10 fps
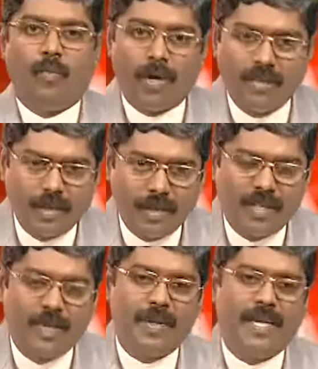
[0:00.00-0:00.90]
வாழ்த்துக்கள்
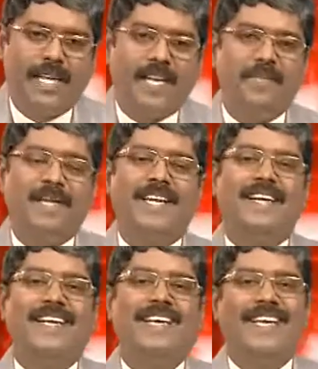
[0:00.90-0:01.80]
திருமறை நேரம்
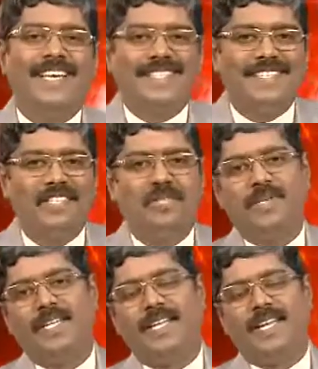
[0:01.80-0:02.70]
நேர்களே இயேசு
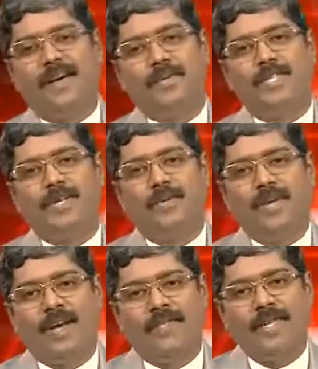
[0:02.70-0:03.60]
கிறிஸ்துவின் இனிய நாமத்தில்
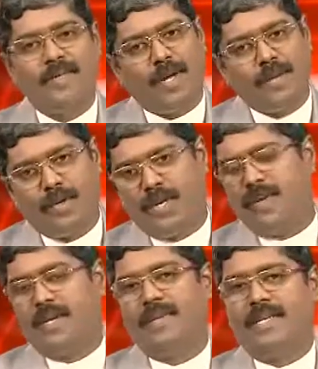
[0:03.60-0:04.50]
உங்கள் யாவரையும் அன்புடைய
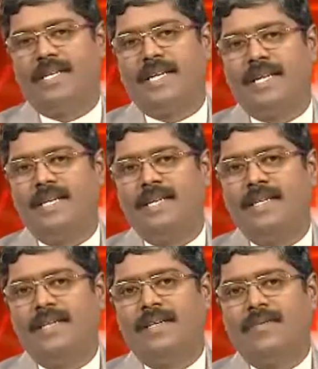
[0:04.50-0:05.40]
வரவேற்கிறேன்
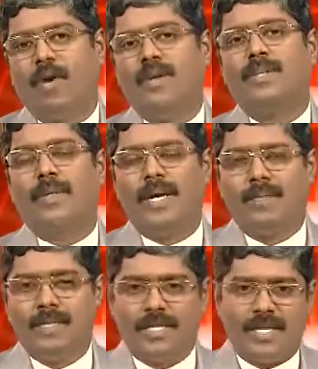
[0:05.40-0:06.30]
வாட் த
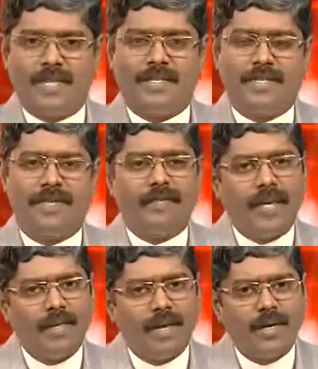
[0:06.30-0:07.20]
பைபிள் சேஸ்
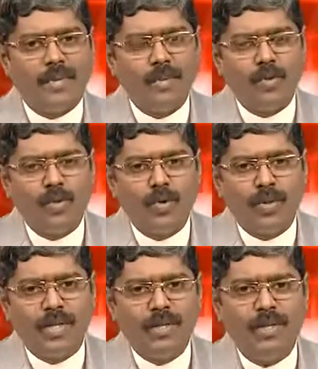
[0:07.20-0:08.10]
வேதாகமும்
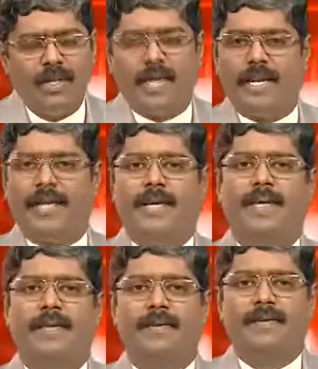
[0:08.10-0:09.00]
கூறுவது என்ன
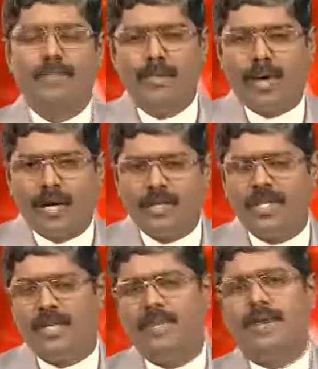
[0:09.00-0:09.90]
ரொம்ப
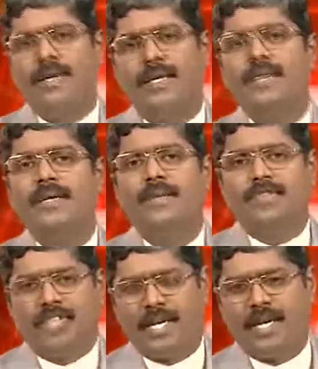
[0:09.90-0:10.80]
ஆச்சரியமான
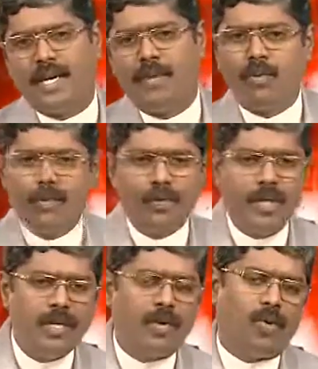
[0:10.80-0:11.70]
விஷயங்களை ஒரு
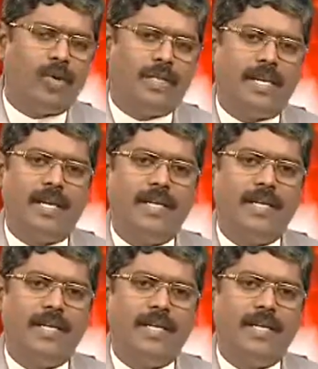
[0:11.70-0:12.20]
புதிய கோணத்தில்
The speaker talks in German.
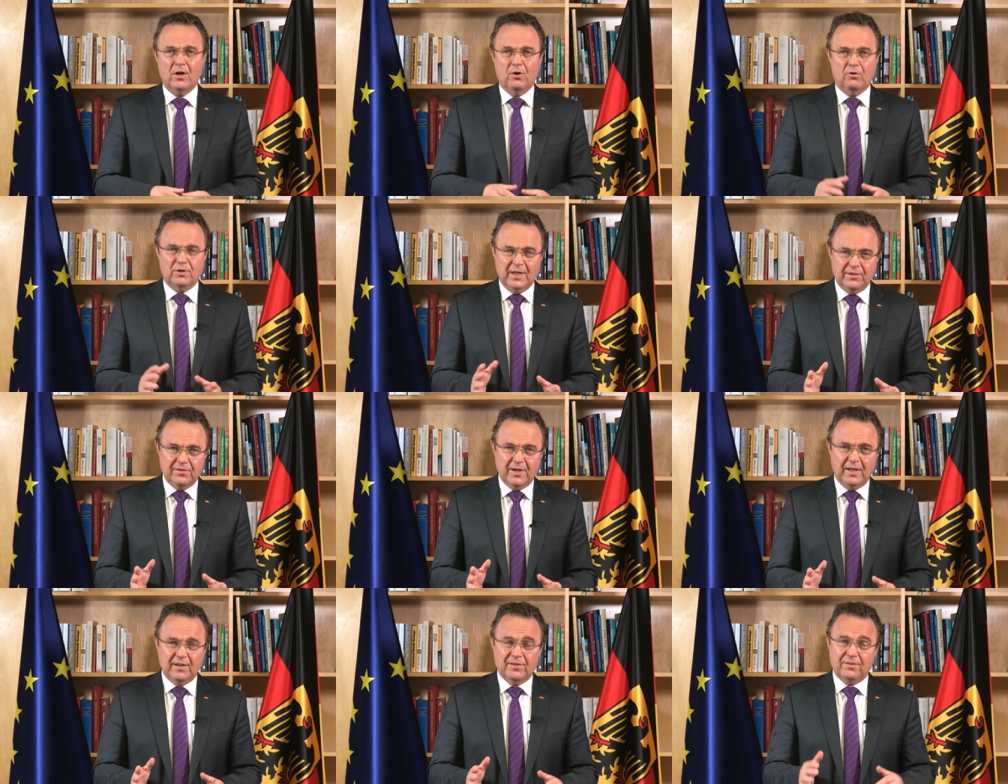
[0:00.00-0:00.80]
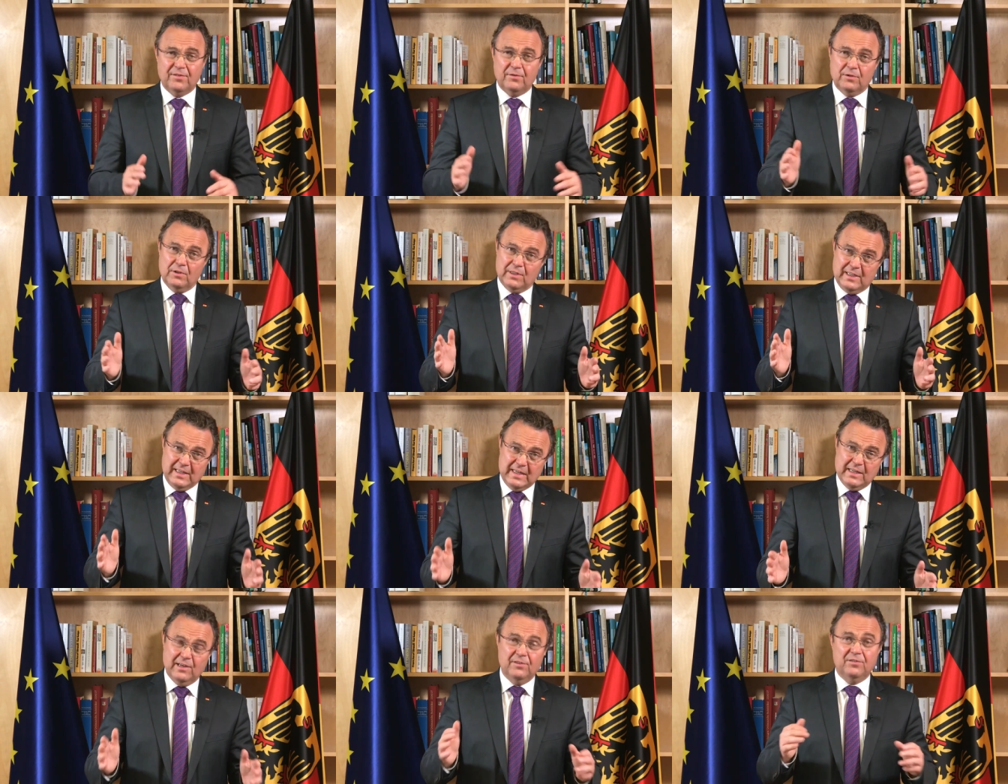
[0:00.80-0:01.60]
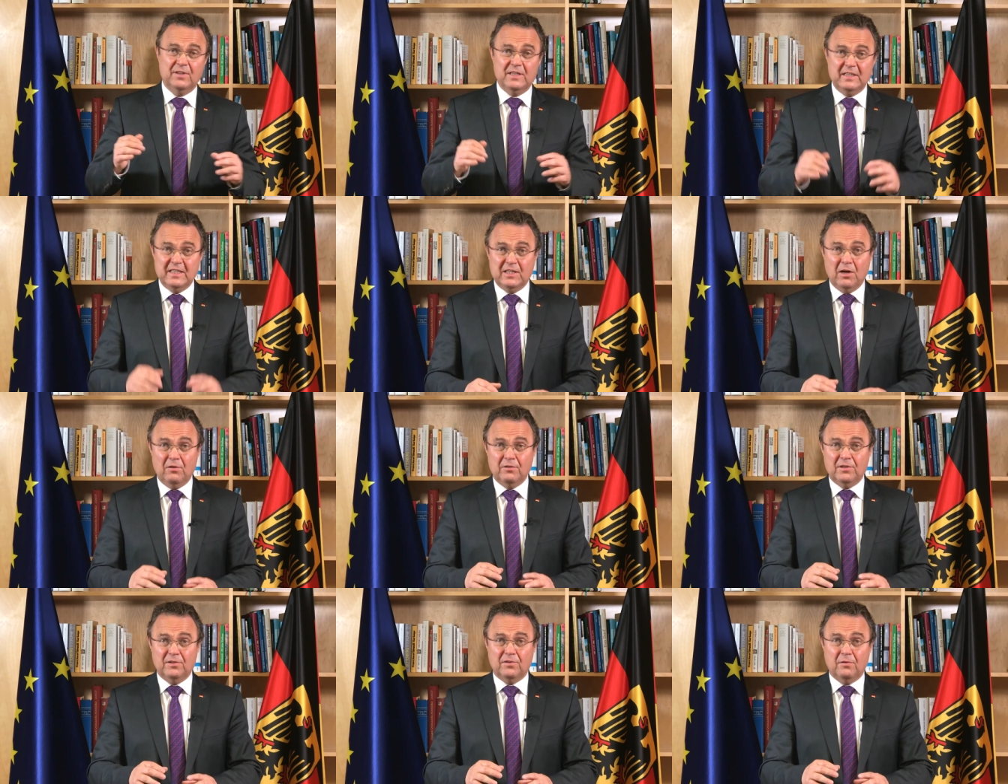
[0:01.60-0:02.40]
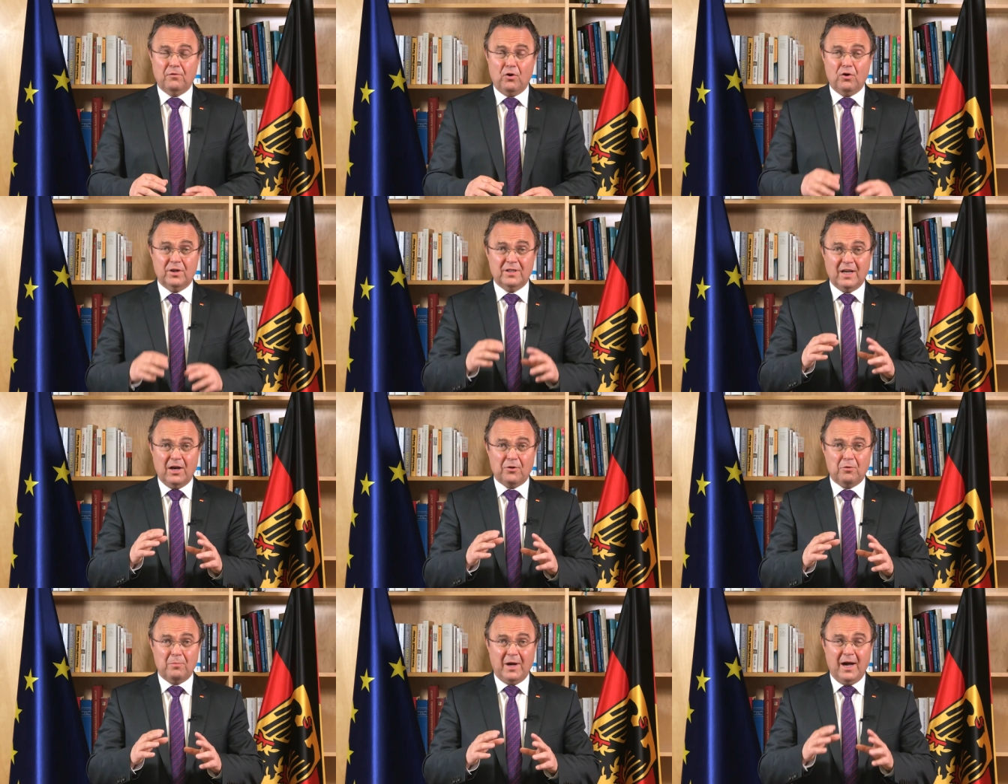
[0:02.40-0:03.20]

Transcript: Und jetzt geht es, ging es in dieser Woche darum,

•••••

▶ Instructions to follow
The answer must be an exact copy of the lines from the one containing "The speaker talks in German." through the last line of the records, and nothing else. Pictures do not belong in it.

▶ Exercise output
The speaker talks in German.
[0:00.00-0:00.80]
[0:00.80-0:01.60]
[0:01.60-0:02.40]
[0:02.40-0:03.20]

Transcript: Und jetzt geht es, ging es in dieser Woche darum,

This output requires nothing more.